Чайф. Рок-н-ролл – это мы! - стр. 9
Под воздействием нагрянувшей любви Вова принялся сам выпиливать гитару. Опытным путём он установил, что ДСП – не лучший материал для корпуса, а дюралюминий абсолютно не подходит для бриджа – штуковины, на которую крепятся струны. «Я начал проедать плешь родителям, чтобы они мне гитару купили, а гитары тогда добывали, как руду. После длинной переписки родственники с Украины прислали мне роскошную гитару, которую сделали в какой-то дурацкой артели. И сразу, как она попала мне в руки, я организовал группу. Правда, я тогда даже аккордов не знал. Настраивал мне гитару сосед, а я на бумажке зарисовывал положение колков. Так и играл». Жизнь этой гитары оказалась недолгой. Мама поймала сына за курением и в воспитательных целях сломала об него дарёный инструмент.

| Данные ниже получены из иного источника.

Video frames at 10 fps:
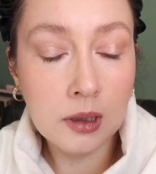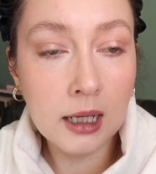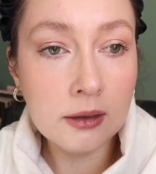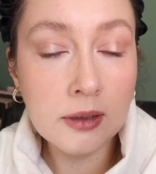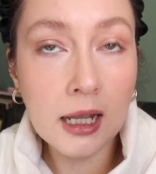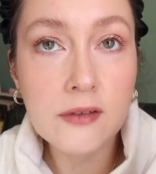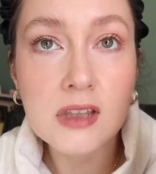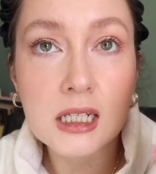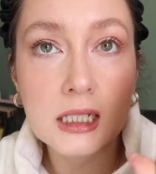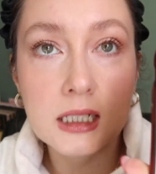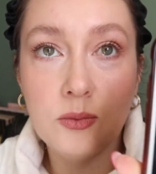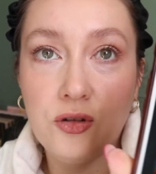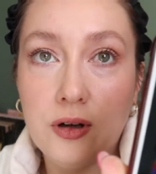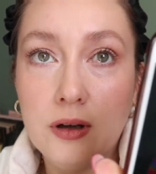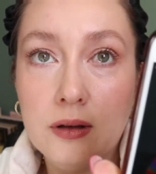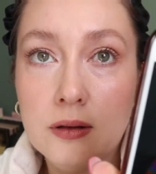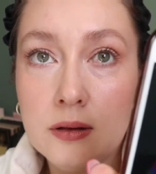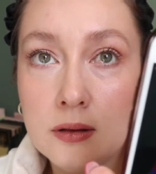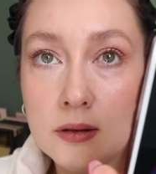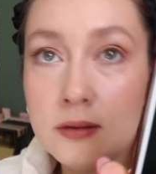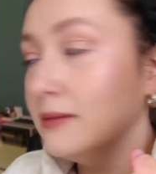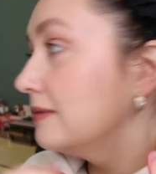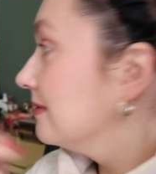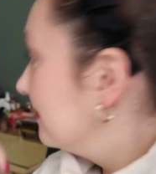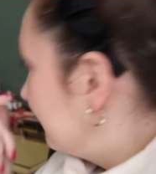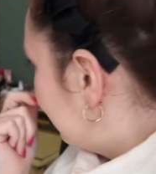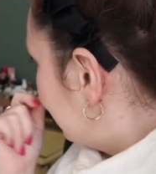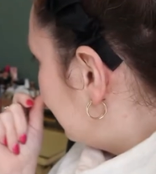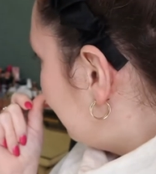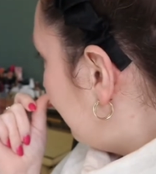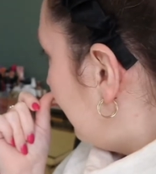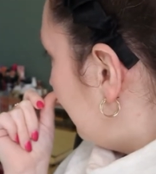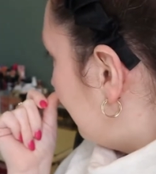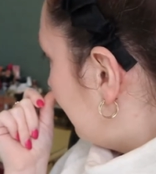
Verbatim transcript: I don't have that anymore. Do I?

Тягу к року это, однако, не отшибло. В восьмом классе Вова играл на басу в школьном ансамбле «Цунами» песню Марка Болана. «Мы три месяца репетировали перед новогодним вечером. Помимо "Slider" придумали собственную песню – и мелодию, и стихи. Но провалился "Цунами" страшно. Ещё бы: мы же ни одного аккорда толком не знали! Этот провал заставил нас относиться к творчеству серьёзней». К десятому классу, к моменту, когда семья переехала в Свердловск, Бегунов уже болел рок-н-роллом на всю голову.

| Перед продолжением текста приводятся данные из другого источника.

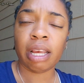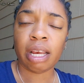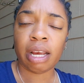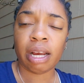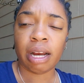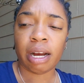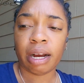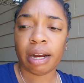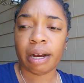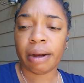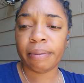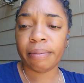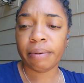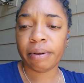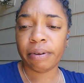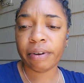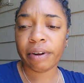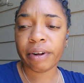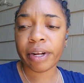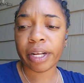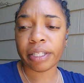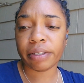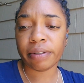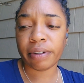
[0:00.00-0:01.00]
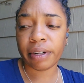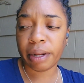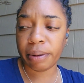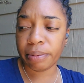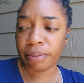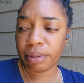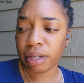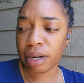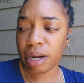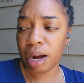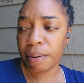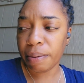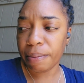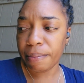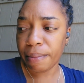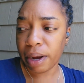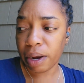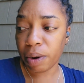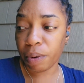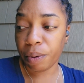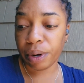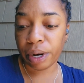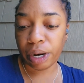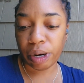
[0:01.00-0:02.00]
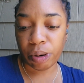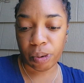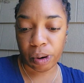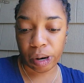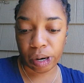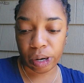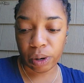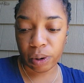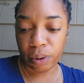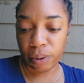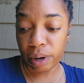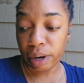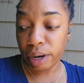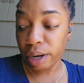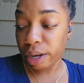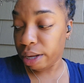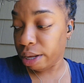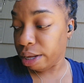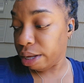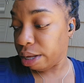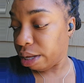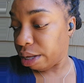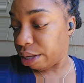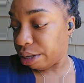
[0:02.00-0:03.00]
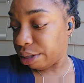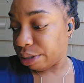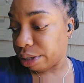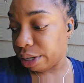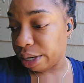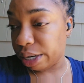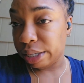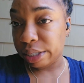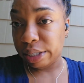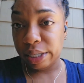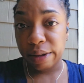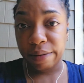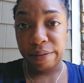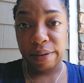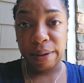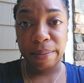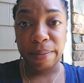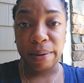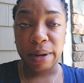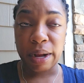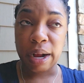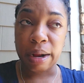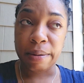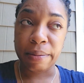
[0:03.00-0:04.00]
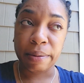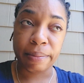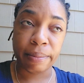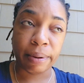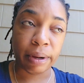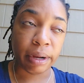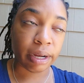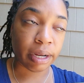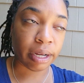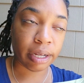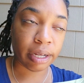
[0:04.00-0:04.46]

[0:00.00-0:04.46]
the request for them to call me back within 1 hour. So let's see if them call me back.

Десятому «Б» свердловской школы № 36 новичок сперва не приглянулся. Он был коротко стрижен (наследие военных поселений) и сияющ (ещё не улеглись первые восторги от вольной жизни), поэтому кличку ему дали «Фонарь». Бегунова поначалу ошарашила длинноволосость одноклассников-«эдельвейсов»: «Пришёл в школу, а там эти обормоты кудрявые, Шахрин и Денисов, сидят на задней парте, пластинками меняются. У них уже какой-то аппарат был. Стал я с ними играть. На первой же репетиции я обделал всю их музыку жёсткими фекальными массами и прочно влился в коллектив. В Свердловске меня жуть как удивлял узкий спектр местных музыкальных пристрастий. Очень в почёте тут были убогие "Uriah Heep" и обожествлялись "Deep Purple". Меня считали конкретным идиотом, когда я пытался пиарить им "Led Zeppelin", "Ten Years After" и "The Doors". Вскорости картина изменилась».

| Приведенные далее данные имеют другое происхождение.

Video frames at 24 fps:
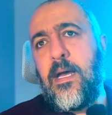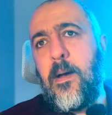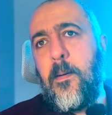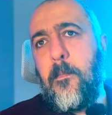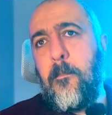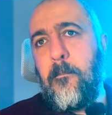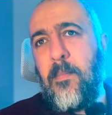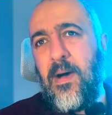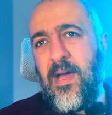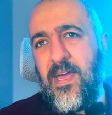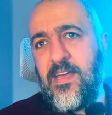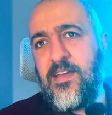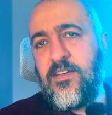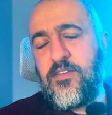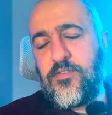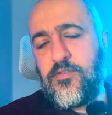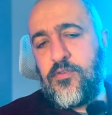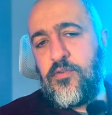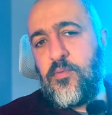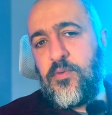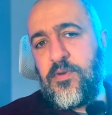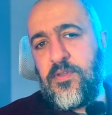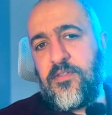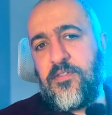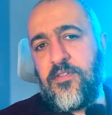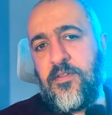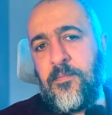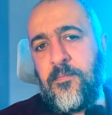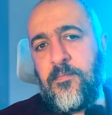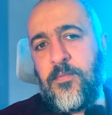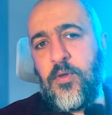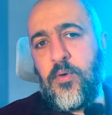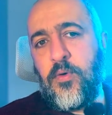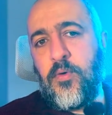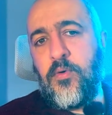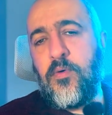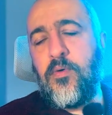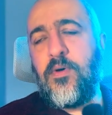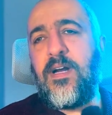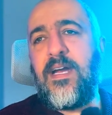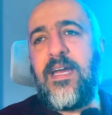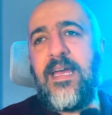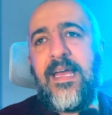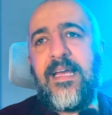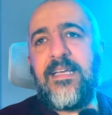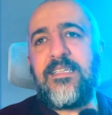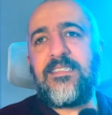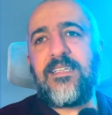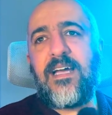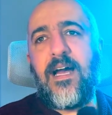My issue with them though is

«Бегунов привёз к нам новую информацию, новую музыку, – гораздо мягче вспоминает процесс ассимиляции новичка Шахрин. – Сперва было резкое неприятие, а потом мы вдруг поняли, что прекрасно дополняем друг друга». Так и группа, и класс приняли Бегунова. Чтобы не путать двух музыкантов, Шахрина в школе стали называть Вованом, а Бегунова – Вовчиком. «В этой группе я играл на басу, – вспоминал Бегунов. – Исполняли довольно странные песни – модно было, например, "Барыню" играть тогда в некоторых группах. Стали кое-что своё сочинять, но требования к творчеству были очень высокие. Мне самому сразу отбили всякое желание стихи писать, объяснили, что я пишу их плохо. Хотя на современном уровне – я практически Бродский. А у Вована хватило наглости совершенствоваться в плане стихосложения. Вот он и стал великим и совершенно ужасным».